Furthermore this also leads to data being *parsed* on the main-thread, rather than the worker-thread, which you usually want to avoid for e.g. performance and UI-reponsiveness reasons.
- Not all environments, e.g. Node.js, fully support native JPEG decoding. This has, historically, lead to some issues and support requests.
- Different browsers may use different JPEG decoders, possibly leading to images being rendered slightly differently depending on the platform/browser where the PDF.js library is used.

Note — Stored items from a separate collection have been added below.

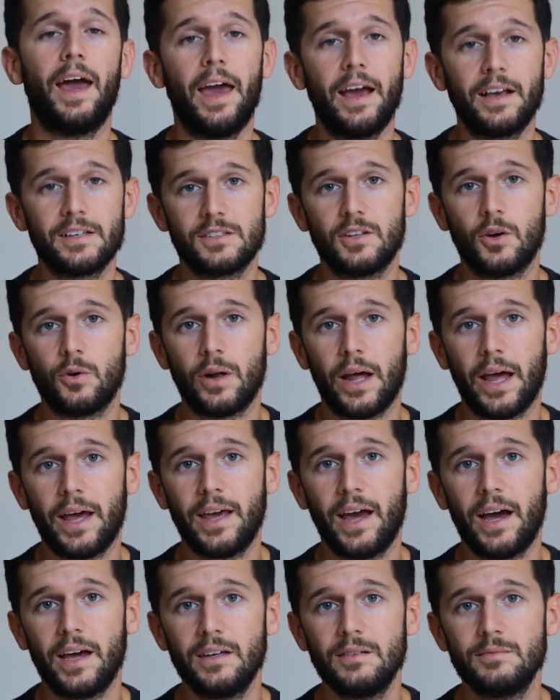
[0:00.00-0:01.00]

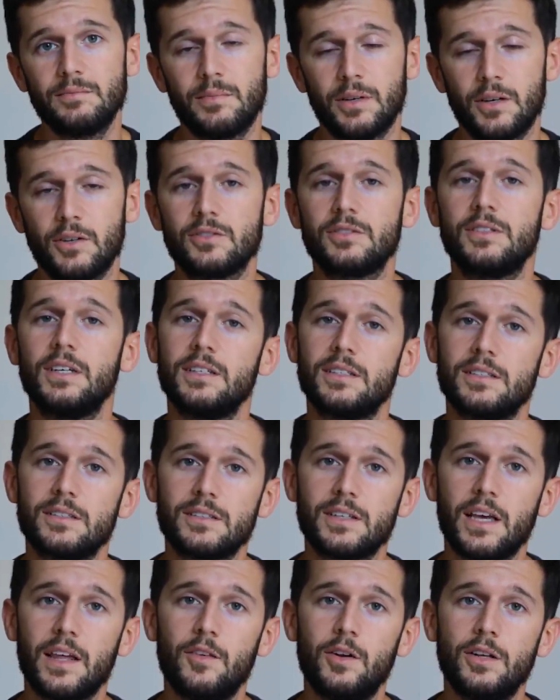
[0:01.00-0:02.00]
X.ai, because
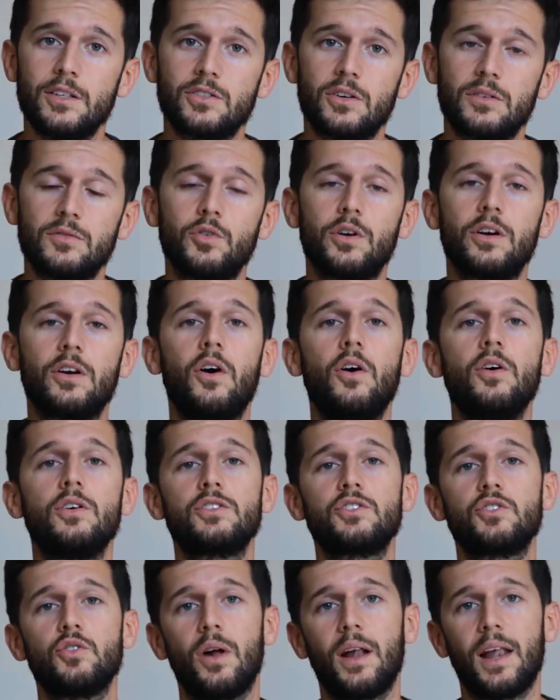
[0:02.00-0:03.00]
this scheduling software
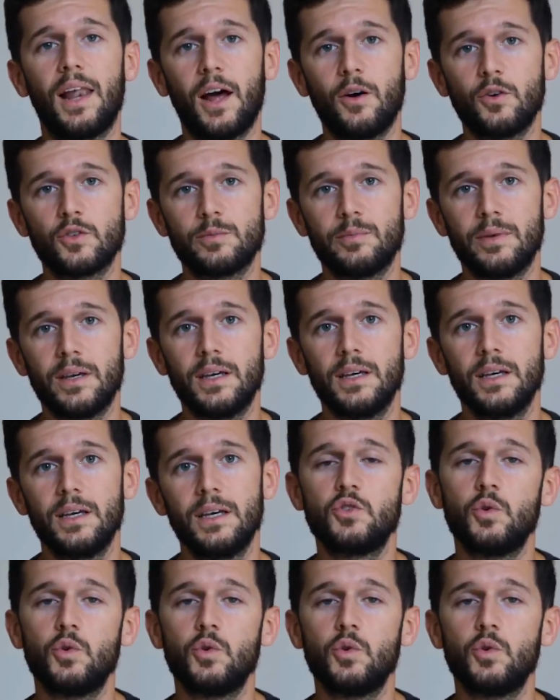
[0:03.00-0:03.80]
also allows me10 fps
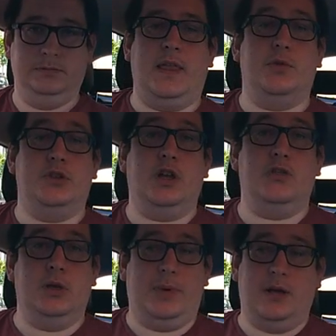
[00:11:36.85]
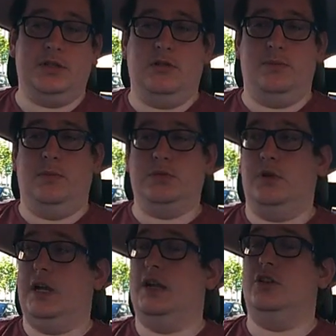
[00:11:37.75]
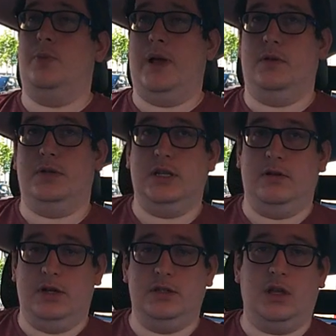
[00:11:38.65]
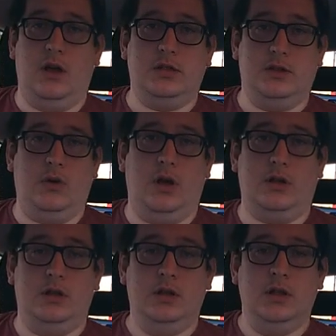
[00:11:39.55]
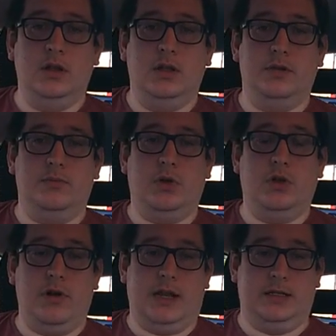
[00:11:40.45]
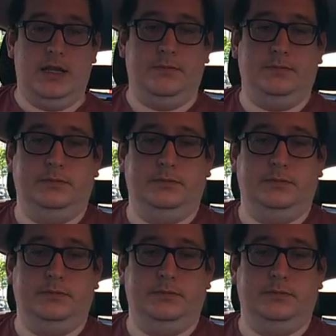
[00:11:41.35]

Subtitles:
That would show that your power steering pump's working and your power steering is going to work correctly.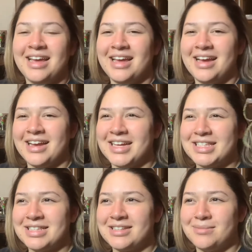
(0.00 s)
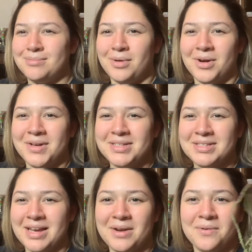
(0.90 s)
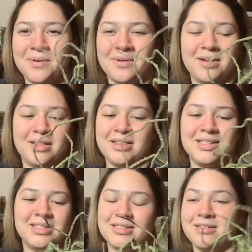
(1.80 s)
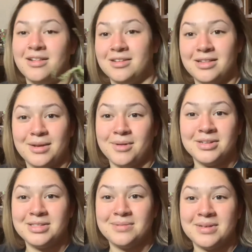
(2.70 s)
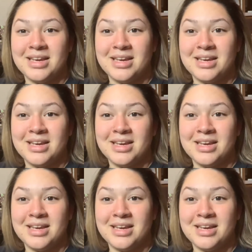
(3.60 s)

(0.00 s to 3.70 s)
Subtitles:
I guess moss. This does not look like moss to me.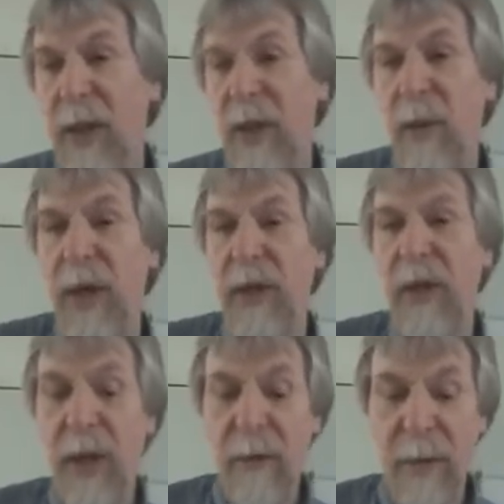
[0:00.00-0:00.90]
One
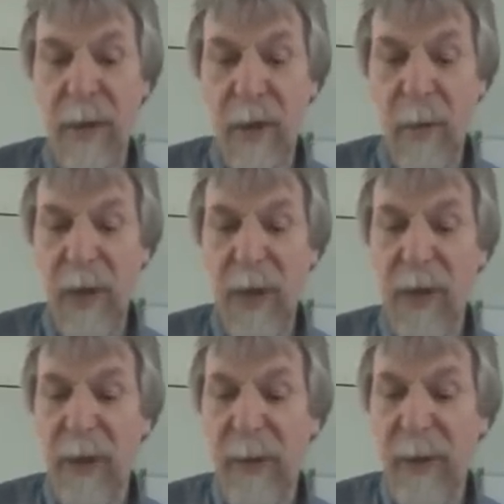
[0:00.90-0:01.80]
of the commonly
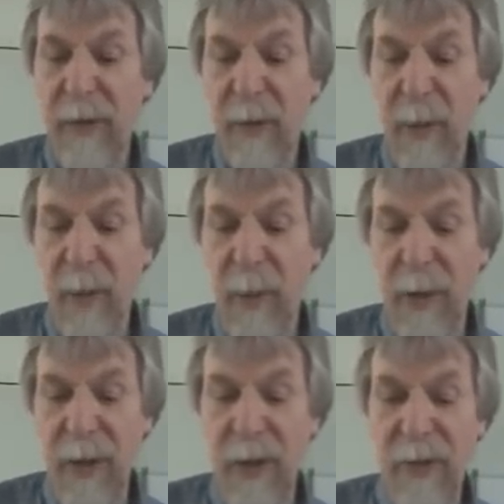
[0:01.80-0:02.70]
requested
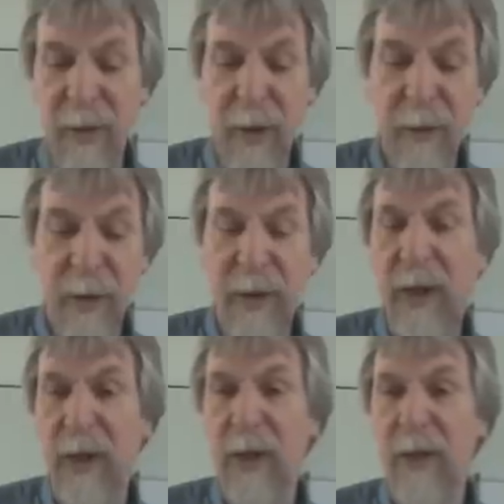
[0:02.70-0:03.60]
properties of the
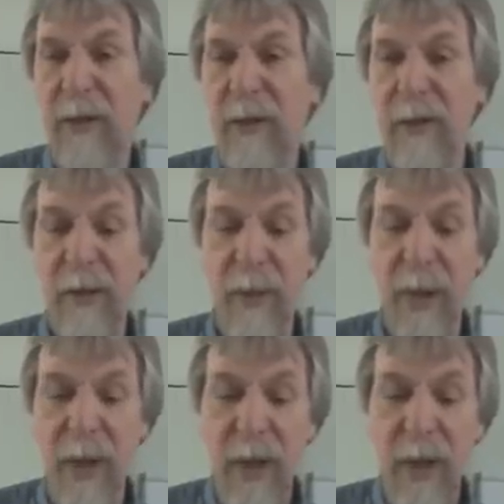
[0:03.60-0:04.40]
technical system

Originally the implementation in `src/core/jpg.js` were unable to handle all of the JPEG images in the test-suite, but over the last couple of years I've fixed (hopefully) all of those issues.
At this point in time, there's two kinds of failure with this patch:
- Changes which are basically imperceivable to the naked eye, where some pixels in the images are essentially off-by-one (in all components), which could probably be attributed to things such as different rounding behaviour in the browser/PDF.js JPEG decoder.
This type of "failure" accounts for the *vast* majority of the total number of changes in the reference tests.
- Changes where the JPEG images now looks *ever so slightly* blurrier than with the native browser decoder. For quite some time I've just assumed that this pointed to a general deficiency in the `src/core/jpg.js` implementation, however I've discovered when comparing two viewers side-by-side that the differences vanish at higher zoom levels (usually around 200% is enough).
Basically if you disable [this downscaling in canvas.js](8fb82e939c/src/display/canvas.js (L2356-L2395)), which is what happens when zooming in, the differences simply vanish!
Hence I'm pretty satisfied that there's no significant problems with the `src/core/jpg.js` implementation, and the problems are rather tied to the general quality of the downscaling algorithm used. It could even be seen as a positive that *all* images now share the same downscaling behaviour, since this actually fixes one old bug; see issue 7041.